Take the material below and output exactly the run of lines from the one containing "Frames from a" down to the one containing "Word for word: are", with both included.

┄┄┄┄┄┄┄┄┄┄

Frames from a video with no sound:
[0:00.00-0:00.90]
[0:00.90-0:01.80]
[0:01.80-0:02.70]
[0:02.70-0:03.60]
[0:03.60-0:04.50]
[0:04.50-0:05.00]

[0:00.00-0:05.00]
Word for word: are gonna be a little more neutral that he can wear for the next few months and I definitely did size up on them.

┄┄┄┄┄┄┄┄┄┄

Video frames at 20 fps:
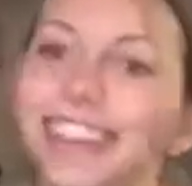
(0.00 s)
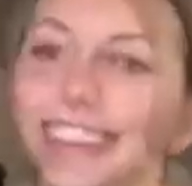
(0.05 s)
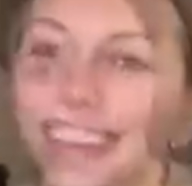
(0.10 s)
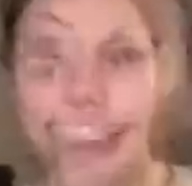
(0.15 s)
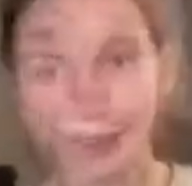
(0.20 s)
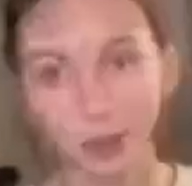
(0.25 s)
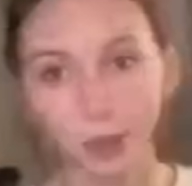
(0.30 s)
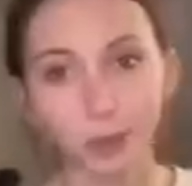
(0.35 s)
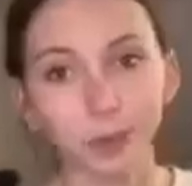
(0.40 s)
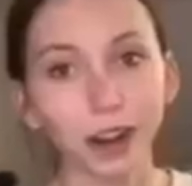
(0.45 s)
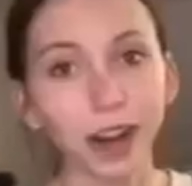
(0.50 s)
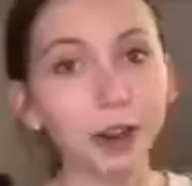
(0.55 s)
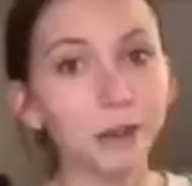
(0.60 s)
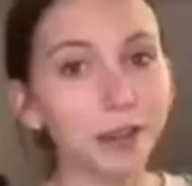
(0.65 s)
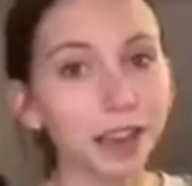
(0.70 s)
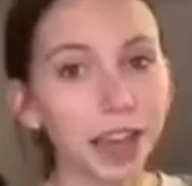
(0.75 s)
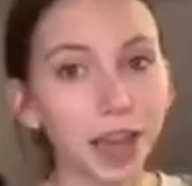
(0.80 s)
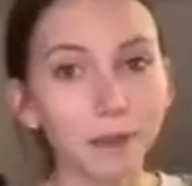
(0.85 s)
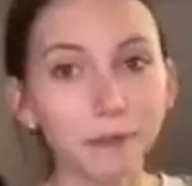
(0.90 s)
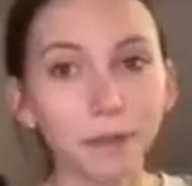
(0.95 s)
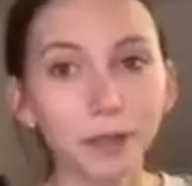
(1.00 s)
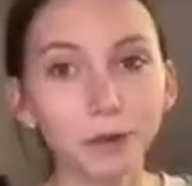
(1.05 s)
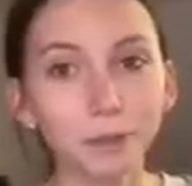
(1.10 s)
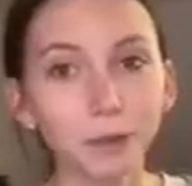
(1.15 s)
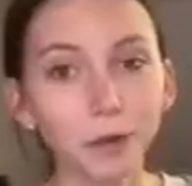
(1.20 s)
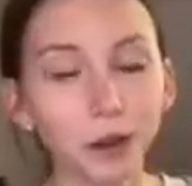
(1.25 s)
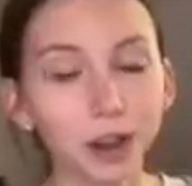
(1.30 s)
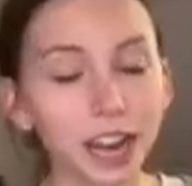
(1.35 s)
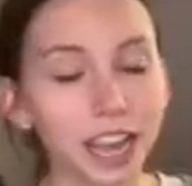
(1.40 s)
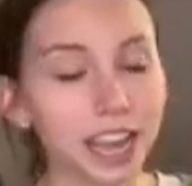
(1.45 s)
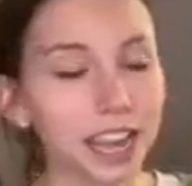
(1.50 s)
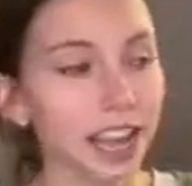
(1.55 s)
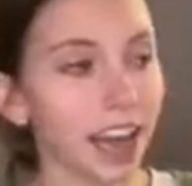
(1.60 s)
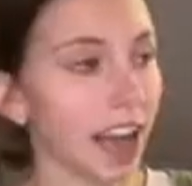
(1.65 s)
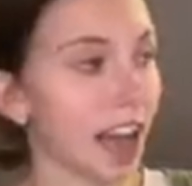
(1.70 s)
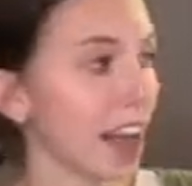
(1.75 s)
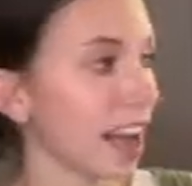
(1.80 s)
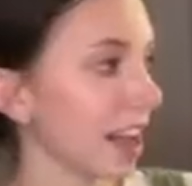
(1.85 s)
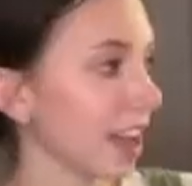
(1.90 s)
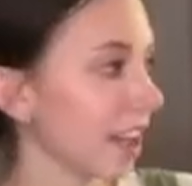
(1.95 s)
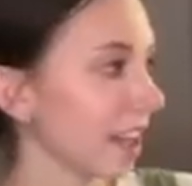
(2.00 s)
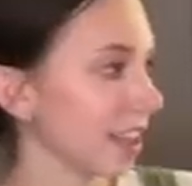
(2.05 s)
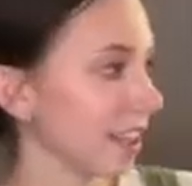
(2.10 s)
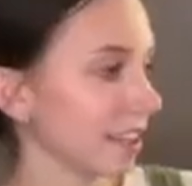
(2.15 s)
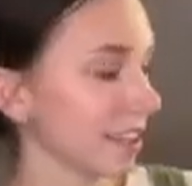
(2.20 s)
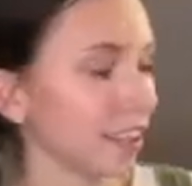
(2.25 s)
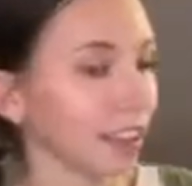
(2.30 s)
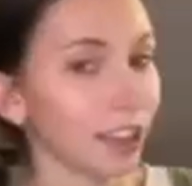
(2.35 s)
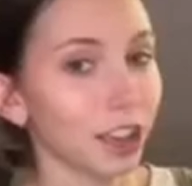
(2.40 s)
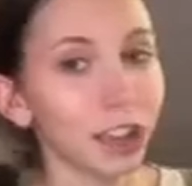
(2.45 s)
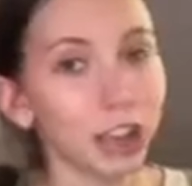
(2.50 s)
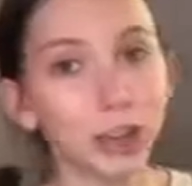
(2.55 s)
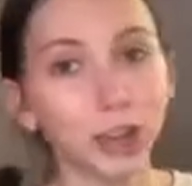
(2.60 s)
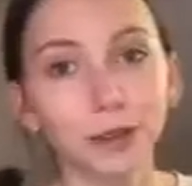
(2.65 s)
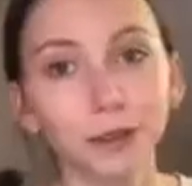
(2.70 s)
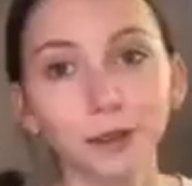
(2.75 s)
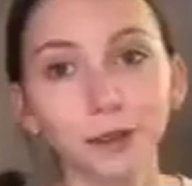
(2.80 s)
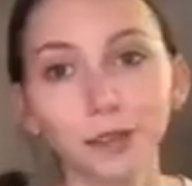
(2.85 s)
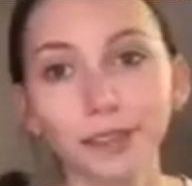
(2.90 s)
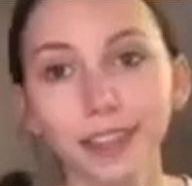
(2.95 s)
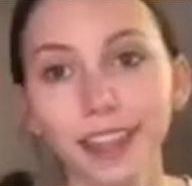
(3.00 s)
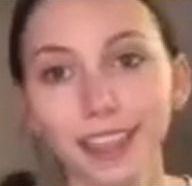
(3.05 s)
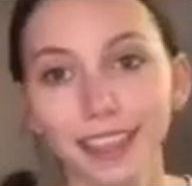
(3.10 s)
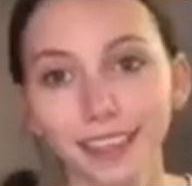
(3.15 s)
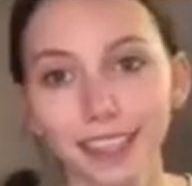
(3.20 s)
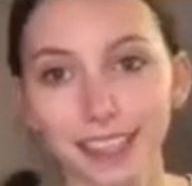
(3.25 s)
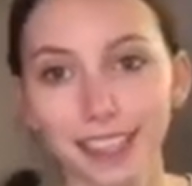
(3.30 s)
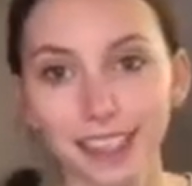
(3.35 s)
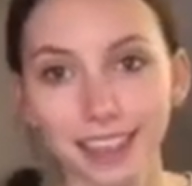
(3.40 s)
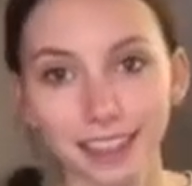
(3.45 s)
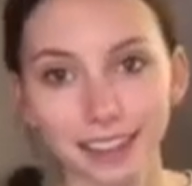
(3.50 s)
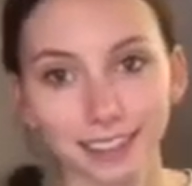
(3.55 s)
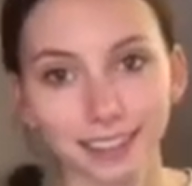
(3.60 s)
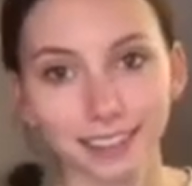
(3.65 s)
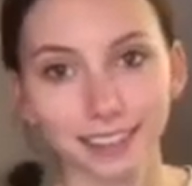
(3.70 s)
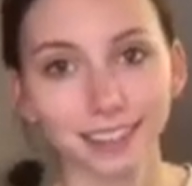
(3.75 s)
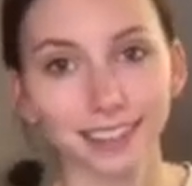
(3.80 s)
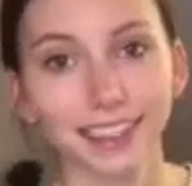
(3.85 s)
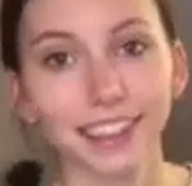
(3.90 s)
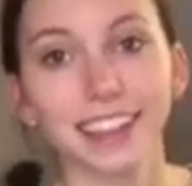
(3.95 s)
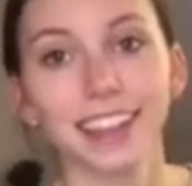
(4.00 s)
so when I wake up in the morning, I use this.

┄┄┄┄┄┄┄┄┄┄

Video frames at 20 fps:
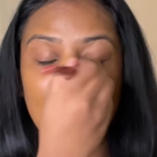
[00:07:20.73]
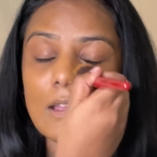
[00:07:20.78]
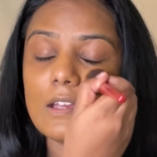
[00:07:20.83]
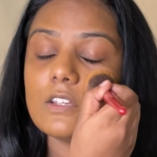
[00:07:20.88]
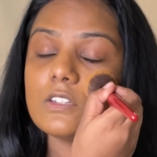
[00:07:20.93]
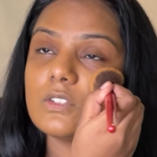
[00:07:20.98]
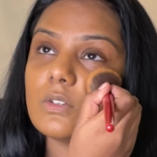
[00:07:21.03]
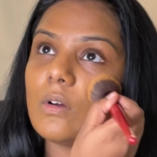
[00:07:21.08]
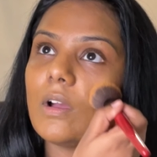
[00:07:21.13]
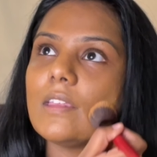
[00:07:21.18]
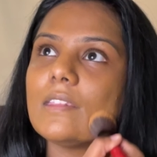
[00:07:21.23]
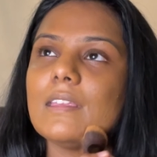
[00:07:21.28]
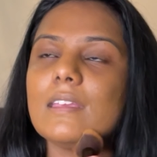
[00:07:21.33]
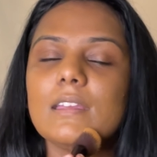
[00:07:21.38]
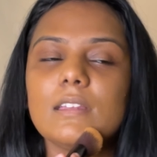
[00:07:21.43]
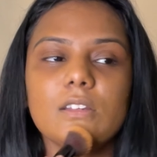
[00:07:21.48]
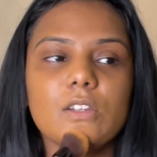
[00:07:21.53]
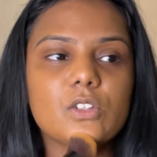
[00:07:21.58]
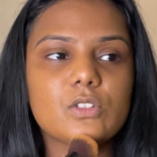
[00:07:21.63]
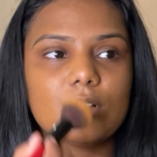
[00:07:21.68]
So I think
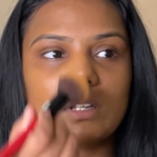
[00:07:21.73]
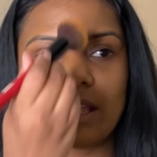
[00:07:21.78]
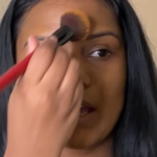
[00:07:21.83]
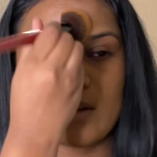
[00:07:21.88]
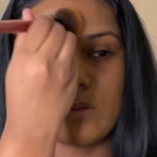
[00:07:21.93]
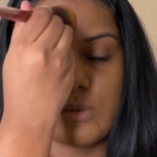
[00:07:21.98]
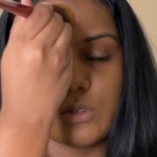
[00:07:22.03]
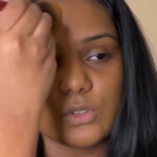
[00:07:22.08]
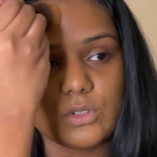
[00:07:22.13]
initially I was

┄┄┄┄┄┄┄┄┄┄

Solved exercise >>
Frames from a video with no sound:
[0:00.00-0:00.90]
[0:00.90-0:01.80]
[0:01.80-0:02.70]
[0:02.70-0:03.60]
[0:03.60-0:04.50]
[0:04.50-0:05.00]

[0:00.00-0:05.00]
Word for word: are gonna be a little more neutral that he can wear for the next few months and I definitely did size up on them.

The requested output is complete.